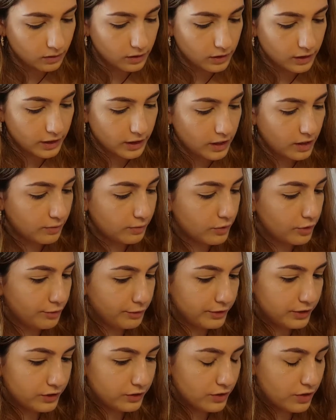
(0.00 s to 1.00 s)
And I'm
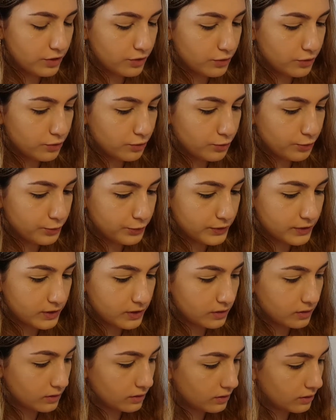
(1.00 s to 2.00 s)
going to use
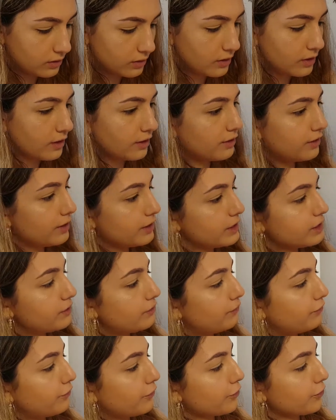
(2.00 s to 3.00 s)
this
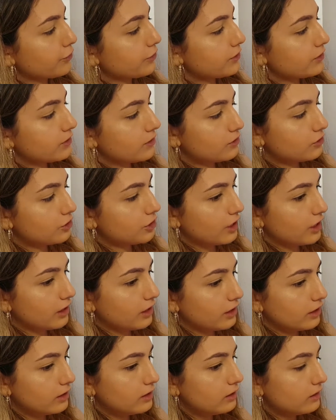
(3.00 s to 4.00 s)
first
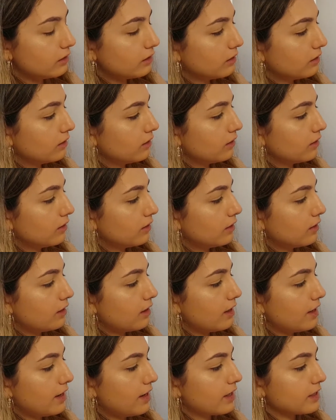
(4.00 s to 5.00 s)
shade
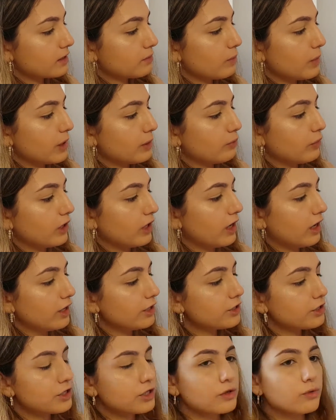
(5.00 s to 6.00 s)
as my
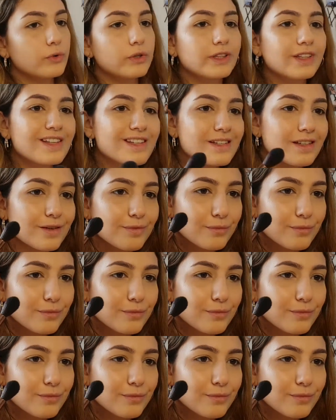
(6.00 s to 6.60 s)
blush with the same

========================

### Exercise goal
Restate the data exactly, though only from the line that contains "(3.00 s to 4.00 s)" through its last line, both ends included and with the pictures left out.

### Response to this exercise
(3.00 s to 4.00 s)
first
(4.00 s to 5.00 s)
shade
(5.00 s to 6.00 s)
as my
(6.00 s to 6.60 s)
blush with the same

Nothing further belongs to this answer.